REPUBLIKA.CO.ID, JAKARTA - Komisi Pemberantasan Korupsi (KPK) memastikan bakal menindaklanjuti fakta-fakta baru, yang muncul dalam sidang kasus dugaan suap izin proyek pembangunan Meikarta di Bekasi. Salah satunya, soal permintaan Mendagri Tjahjo Kumolo agar izin proyek Meikarta dibantu.
Namun, KPK belum menjadwalkan pemeriksaan untuk politikus PDI Perjuangan tersebut. Sebelumnya, Tjahjo menegaskan siap diperiksa oleh penyidik KPK bila keterangannya dibutuhkan.
"Bagus kalau para pejabat negara menyampaikan siap untuk diperiksa. Namun bagi KPK tentu hal pentingnya adalah apakah dibutuhkan pemeriksaan atau tidak," kata Kabiro Humas KPK Febri Diansyah saat dikonfirmasi, Kamis (17/1).

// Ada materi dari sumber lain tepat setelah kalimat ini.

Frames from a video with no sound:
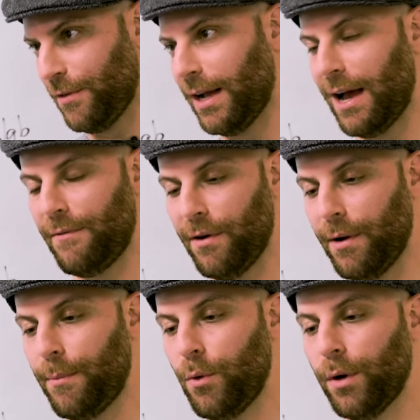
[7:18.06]
I forgot,
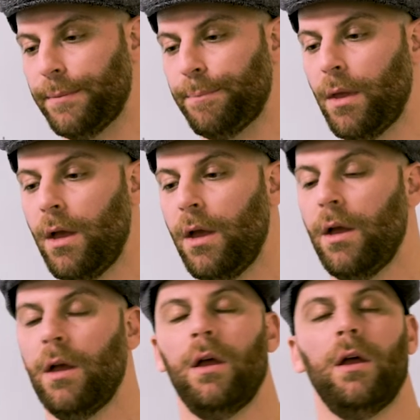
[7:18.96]
very important.
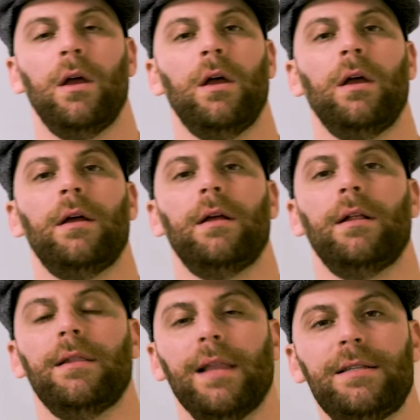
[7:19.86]

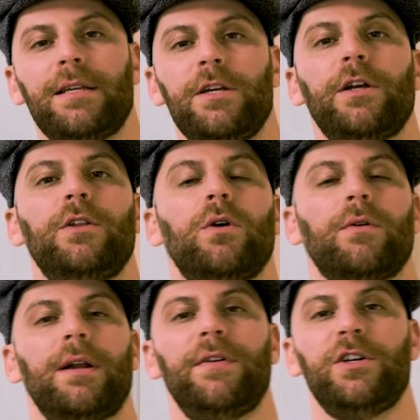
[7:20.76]
Let's say you're gonna do a
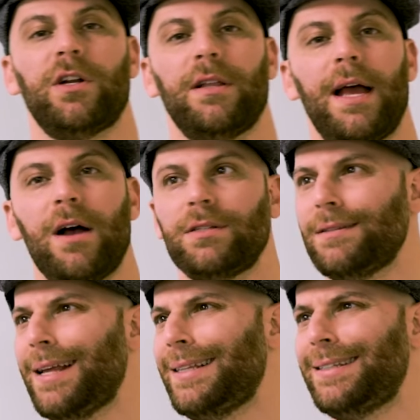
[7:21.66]
renovation on the house
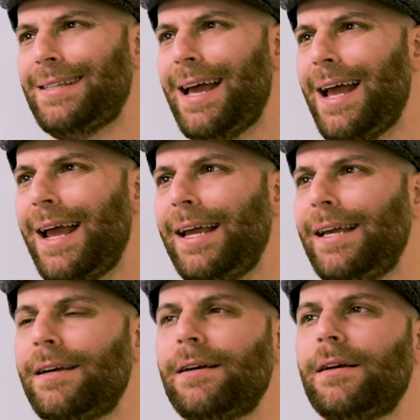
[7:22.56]
and let's
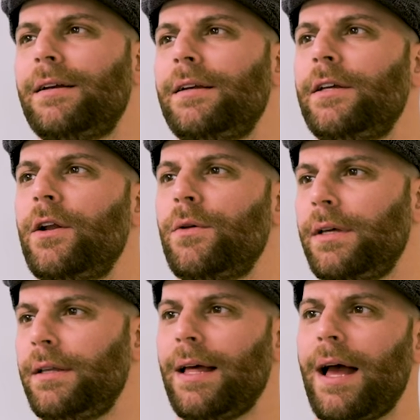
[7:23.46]
say, you know,
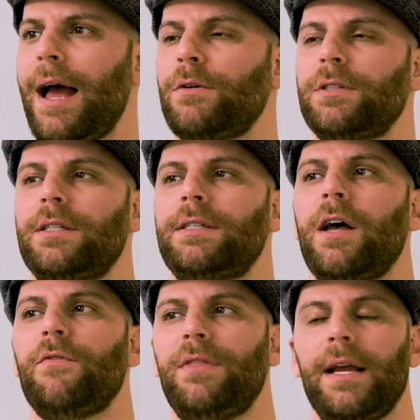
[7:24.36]
the, the house
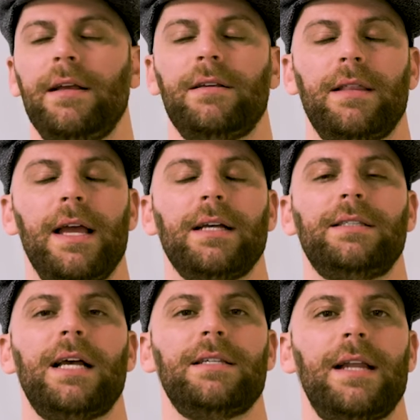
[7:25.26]
itself, they, they
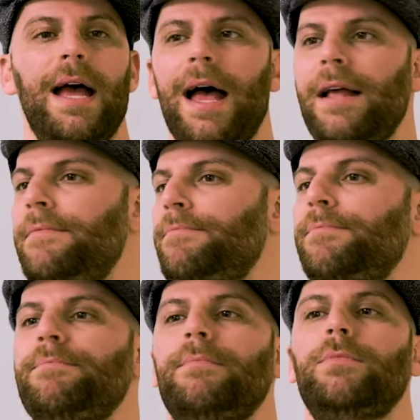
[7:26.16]
assessed it at
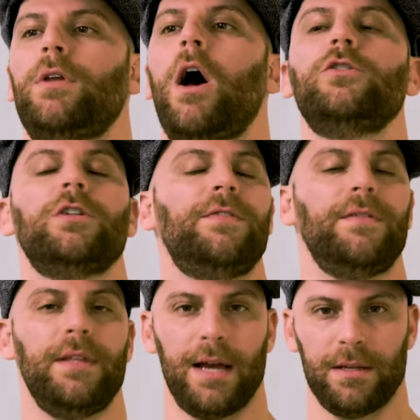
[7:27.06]

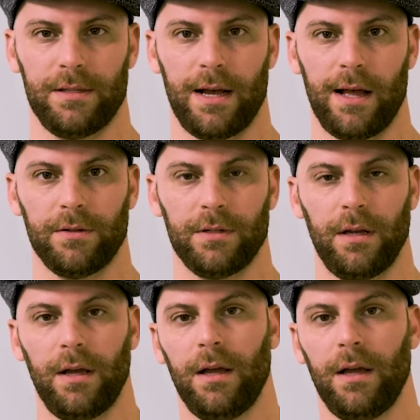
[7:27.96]
$150,000.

Febri menuturkan, bila dibutuhkan keterangannya oleh penyidik, maka itu menjadi wewenang penyidik untuk melihat fakta-fakta yang sudah didapatkan. "Misalnya dari hasil pemeriksaan Neneng, dari hasil pemeriksaan Dirjen Otonomi Daerah dan juga dari fakta persidangan. Jika dibutuhkan tentu dapat diminta keterangan sebagai saksi.Tapi jika tidak dibutuhkan atau belum dibutuhkan maka proses penyidikan akan berjalan melakukan kegiatan-kegiatan yang lain, akan dianalisis terlebih dahulu," terang Febri.
KPK menemukan ada kejanggalan dalam perubahan aturan tata ruang untuk pembangunan Meikarta. Sebab, berdasarkan rekomendasi yang diberikan oleh Badan Koordinasi Penataan Ruang Daerah (BPKRD) Jawa Barat, proyek Meikarta mendapatkan Izin Peruntukkan Penggunaan Tanah (IPPT) hanya seluas 84,6 hektare.

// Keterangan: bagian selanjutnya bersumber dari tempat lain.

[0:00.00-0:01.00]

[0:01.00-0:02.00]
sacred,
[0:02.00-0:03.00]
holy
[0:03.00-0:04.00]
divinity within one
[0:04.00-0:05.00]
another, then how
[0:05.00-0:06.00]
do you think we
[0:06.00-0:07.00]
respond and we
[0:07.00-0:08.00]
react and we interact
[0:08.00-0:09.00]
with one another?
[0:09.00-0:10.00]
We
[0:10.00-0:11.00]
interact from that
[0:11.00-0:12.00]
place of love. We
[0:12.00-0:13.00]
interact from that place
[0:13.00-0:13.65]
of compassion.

Namun, Meikarta justru akan dibangun seluas 500 hektare. Disinyalir ada pihak yang sengaja merubah aturan tata ruang dan wilayah (RTRW) yang baru di Bekasi.
Diduga, aturan tersebut sengaja dirubah oleh anggota DPRD Bekasi serta sejumlah pihak untuk memuluskan proyek pembangunan Meikarta. KPK bahkan telah menemukan fakta-fakta kuat jika proses perizinan Meikarta sudah bermasalah sejak awal.
Termasuk, mengantongi nama-nama yang terlibat dalam skandal suap Meikarta tersebut. Penyidik bahkan telah memeriksa sejumlah pihak Kemendagri, Pemprov Jabar, Pemkab Bekasi, legislator Jabar dan petinggi Lippo Group untuk mengungkap fakta-fakta baru tersebut.
Dalam kasus ini, Bupati Bekasi Neneng Hassanah Yasin beserta kroninya diduga telah menerima hadiah atau janji dari petinggi Lippo Group agar memuluskan perizinan proyek pembangunan Meikarta. Total iyang dijanjikan Lippo Group itu sebanyak Rp 13 miliar.
Namun, pemberian uang suap yang telah terealisasi untuk Neneng Hassanah Yasin dan kroninya yakni sekira Rp 7 miliar. Uang Rp 7 miliar telah diberikan para petinggi Lippo Group kepada Neneng Hassanah Yasin melalui para kepala dinas.
Mendagri Tjahjo Kumolo telah mengatakan, siap memberikan kesaksian ke penyidik KPK terkait kasus dugaan suap proyek Meikarta. Itu setelah adanya pengakuan Bupati Bekasi nonaktif Neneng Hassanah pada persidangan, Senin (14/1), yang menyatakan dirinya pernah diminta Tjahjo Kumolo membantu pengurusan izin Meikarta.
"Dengan munculnya telepon ini, kalau saya diperlukan kesaksian, saya siap hadir," ujar Tjahjo di Kompleks Parlemen, Senayan, Jakarta, Rabu (16/1).
Tjahjo sebelumnya disebut dalam persidangan dugaan suap perizinan proyek Meikarta di Pengadilan Tindak Pidana Korupsi Bandung, Jawa Barat. Tjahjo, menurut Bupati Neneng meminta tolong kepada dirinya untuk membantu pengurusan perizinan Meikarta.
"Tjahjo Kumolo bilang kepada saya, 'Tolong perizinan Meikarta dibantu'," ujar Neneng dalam kesaksiannya di Pengadilan Tipikor Bandung, Senin (14/1).